* [Your objective]: Leaving the images out, output each entry below exactly.

(Items from a dataset)

•••••

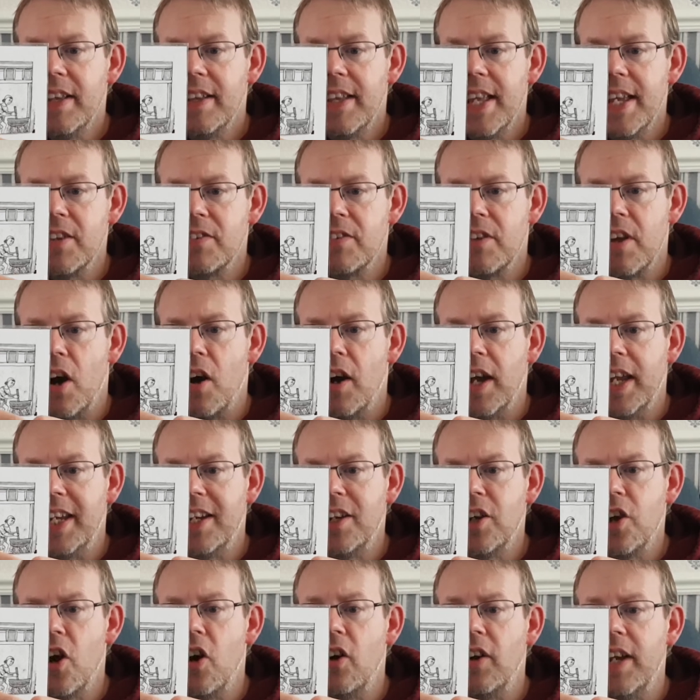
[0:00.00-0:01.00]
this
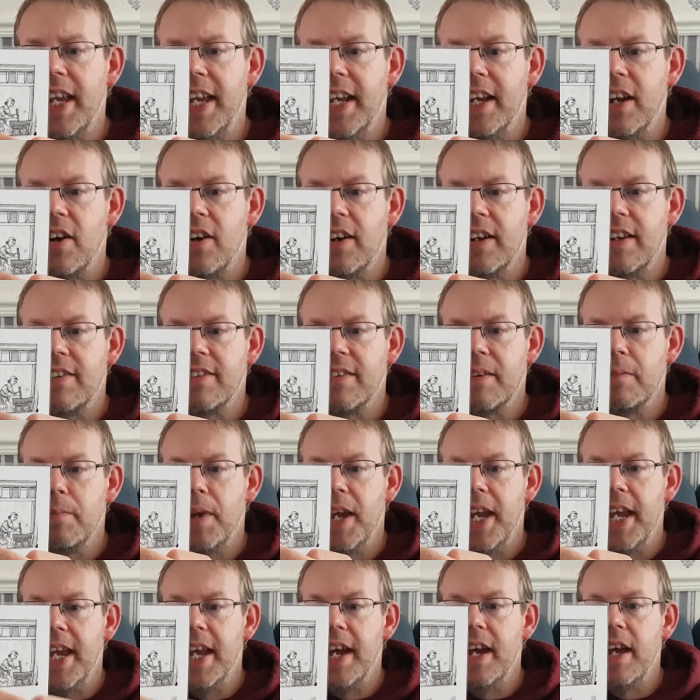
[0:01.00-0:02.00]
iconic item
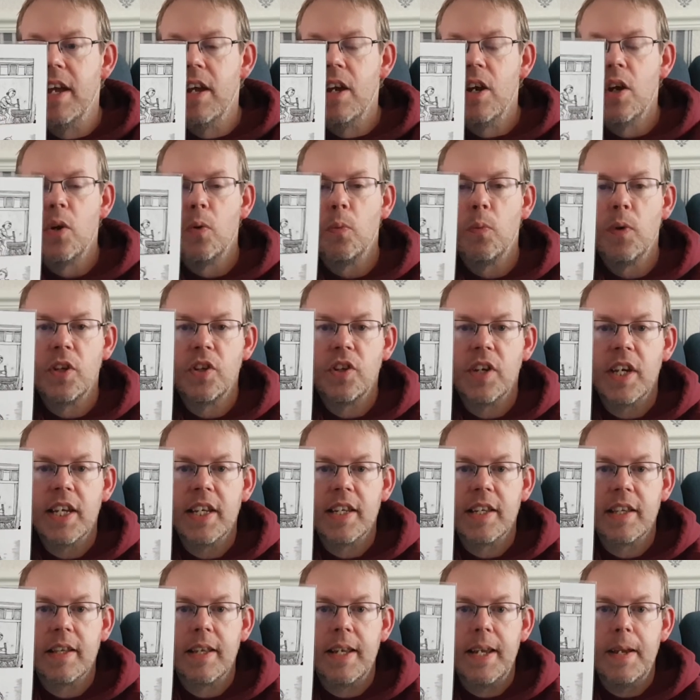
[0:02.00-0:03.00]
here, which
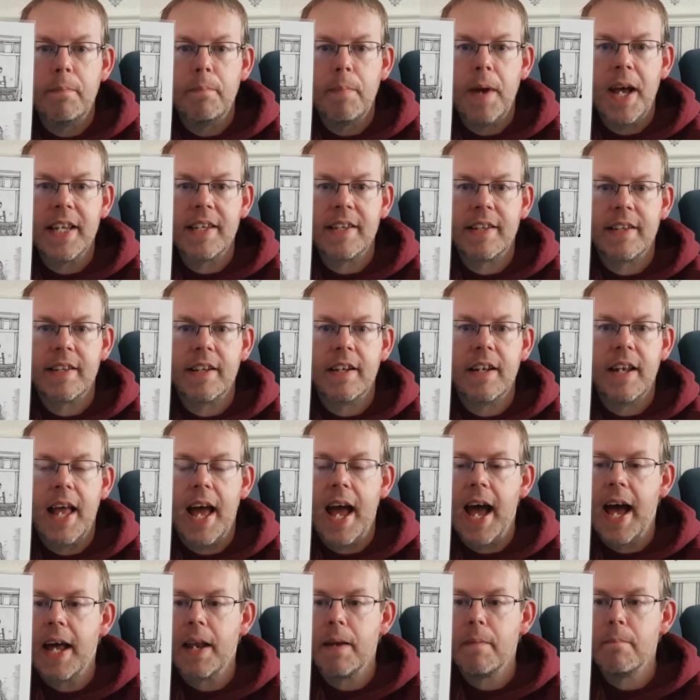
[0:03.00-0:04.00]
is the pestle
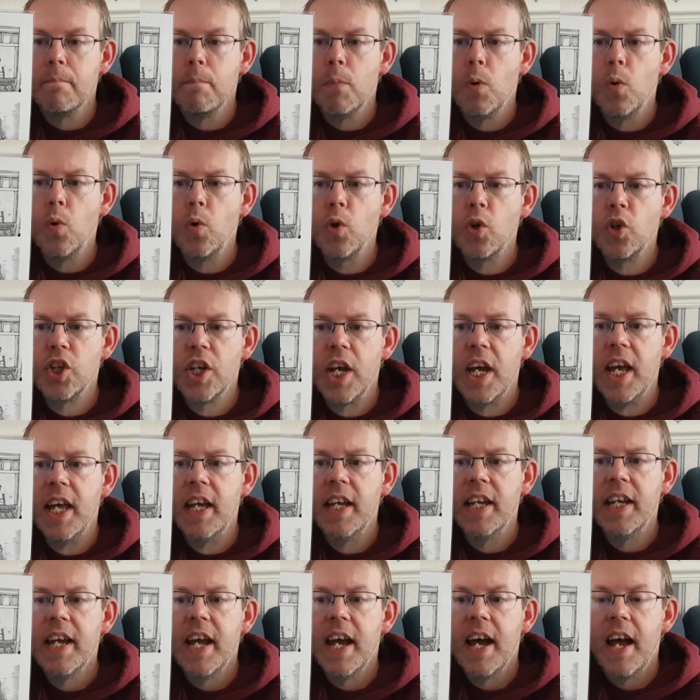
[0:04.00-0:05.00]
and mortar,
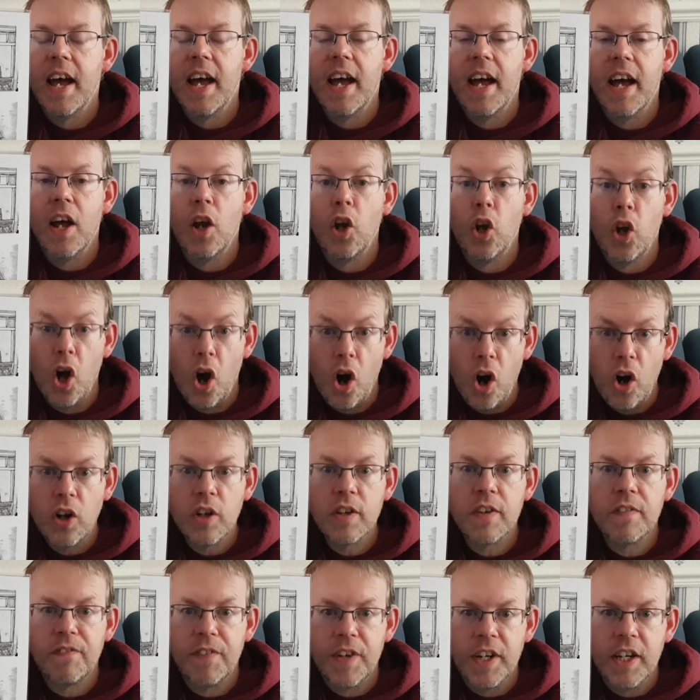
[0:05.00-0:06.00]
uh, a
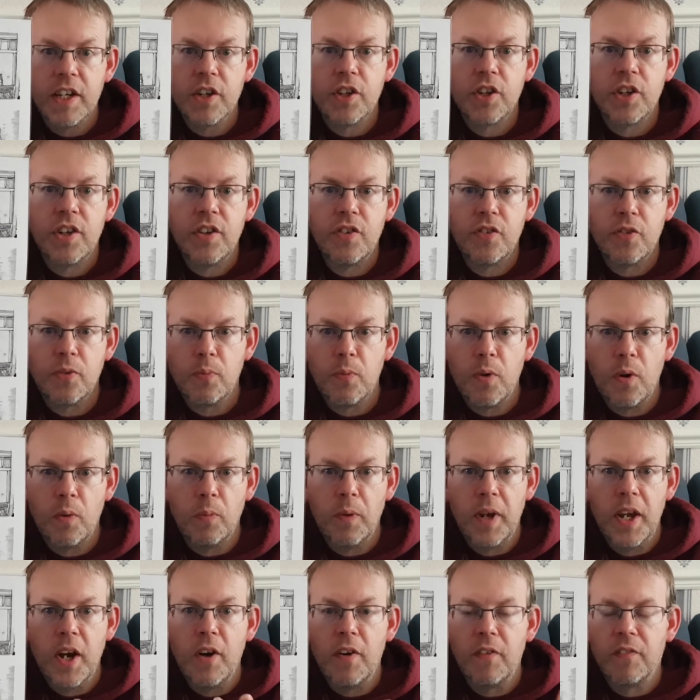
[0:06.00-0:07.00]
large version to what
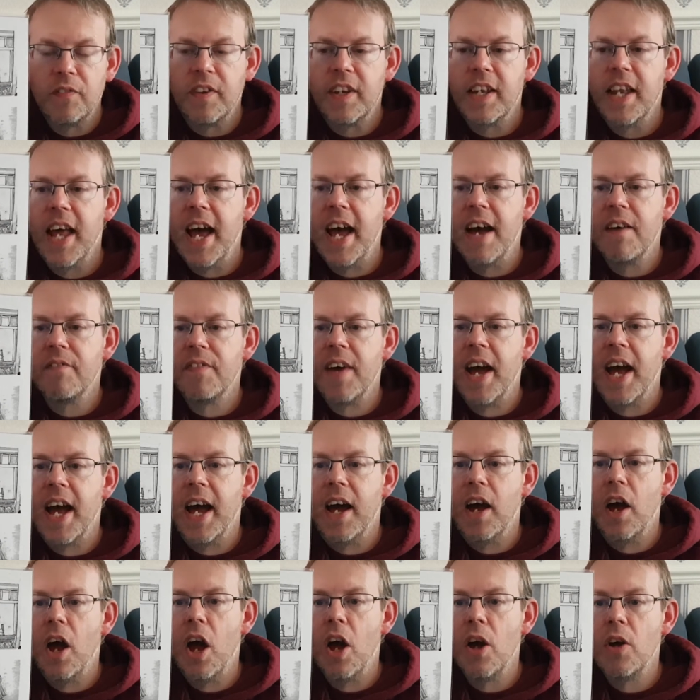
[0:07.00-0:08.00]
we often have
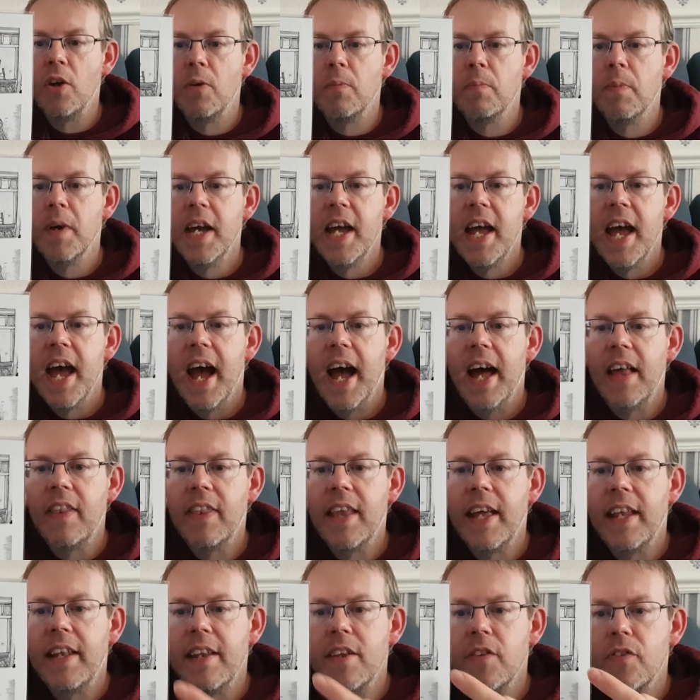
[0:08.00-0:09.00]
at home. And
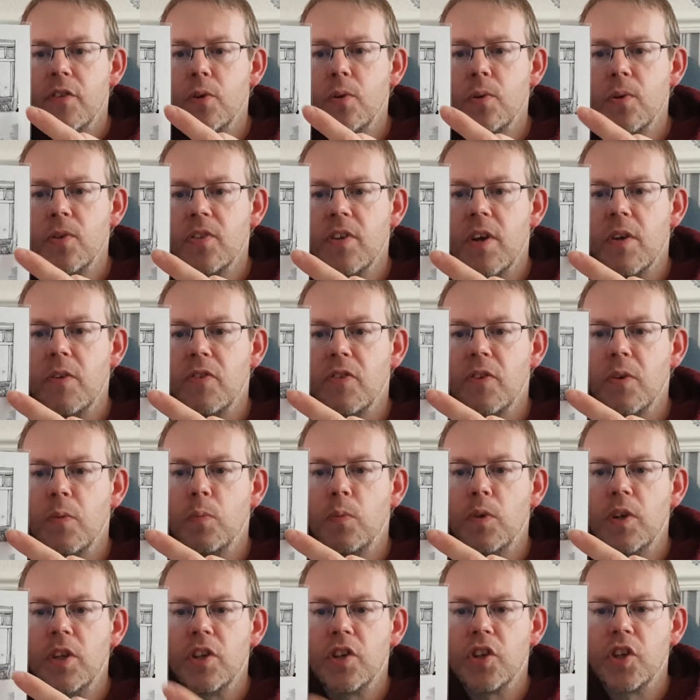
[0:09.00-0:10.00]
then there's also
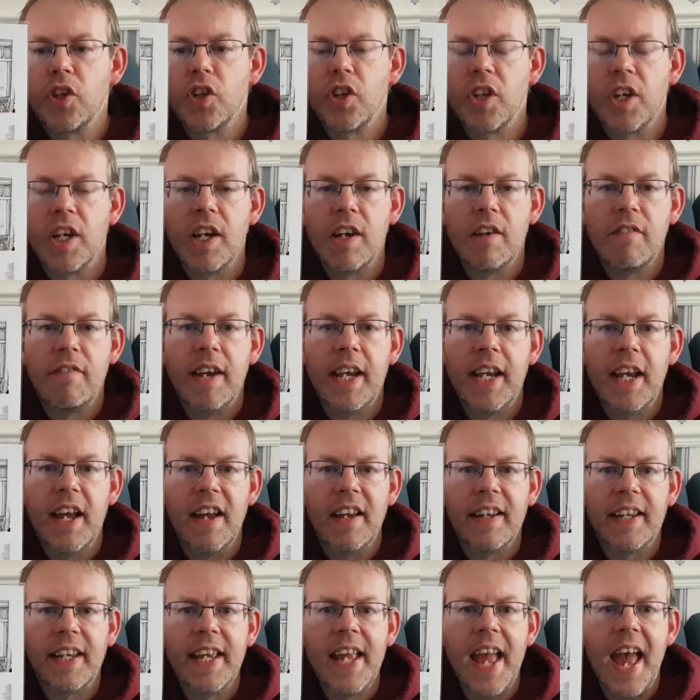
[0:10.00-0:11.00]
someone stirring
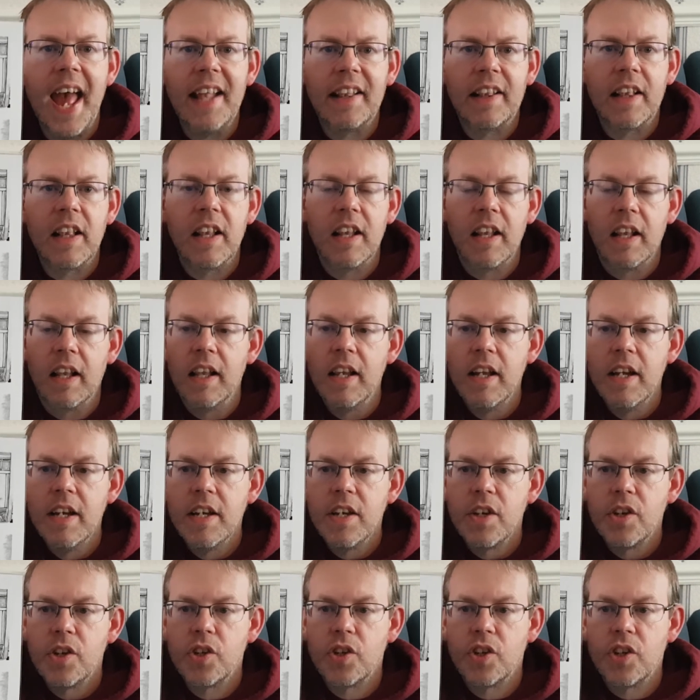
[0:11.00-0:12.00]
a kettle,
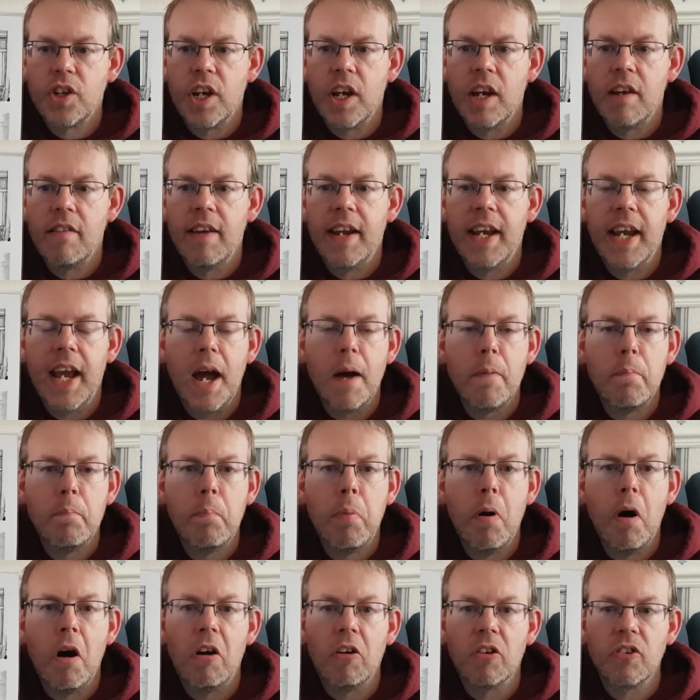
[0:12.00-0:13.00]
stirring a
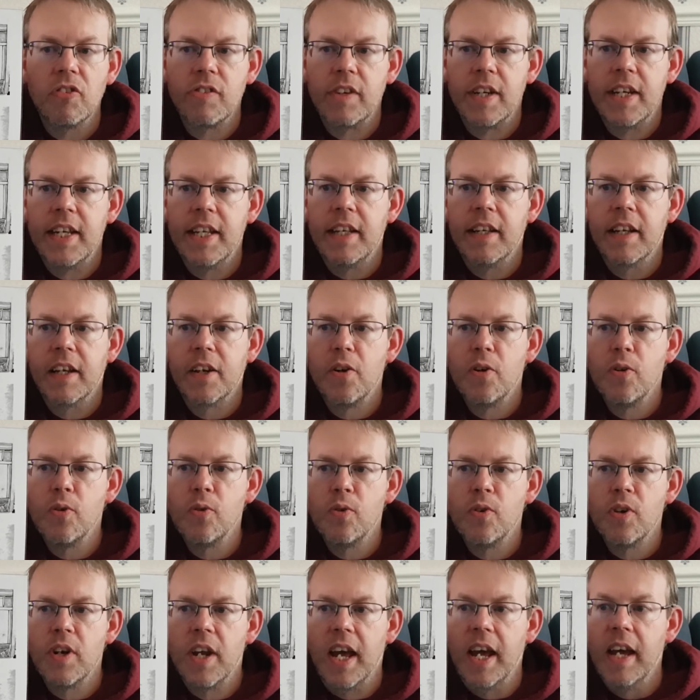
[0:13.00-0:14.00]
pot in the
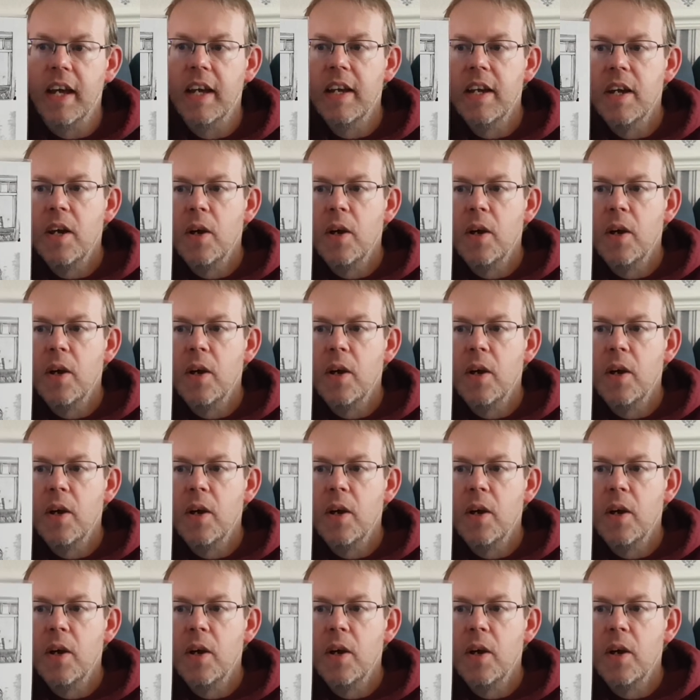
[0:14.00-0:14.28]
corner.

•••••

* [Result]:
[0:00.00-0:01.00]
this
[0:01.00-0:02.00]
iconic item
[0:02.00-0:03.00]
here, which
[0:03.00-0:04.00]
is the pestle
[0:04.00-0:05.00]
and mortar,
[0:05.00-0:06.00]
uh, a
[0:06.00-0:07.00]
large version to what
[0:07.00-0:08.00]
we often have
[0:08.00-0:09.00]
at home. And
[0:09.00-0:10.00]
then there's also
[0:10.00-0:11.00]
someone stirring
[0:11.00-0:12.00]
a kettle,
[0:12.00-0:13.00]
stirring a
[0:13.00-0:14.00]
pot in the
[0:14.00-0:14.28]
corner.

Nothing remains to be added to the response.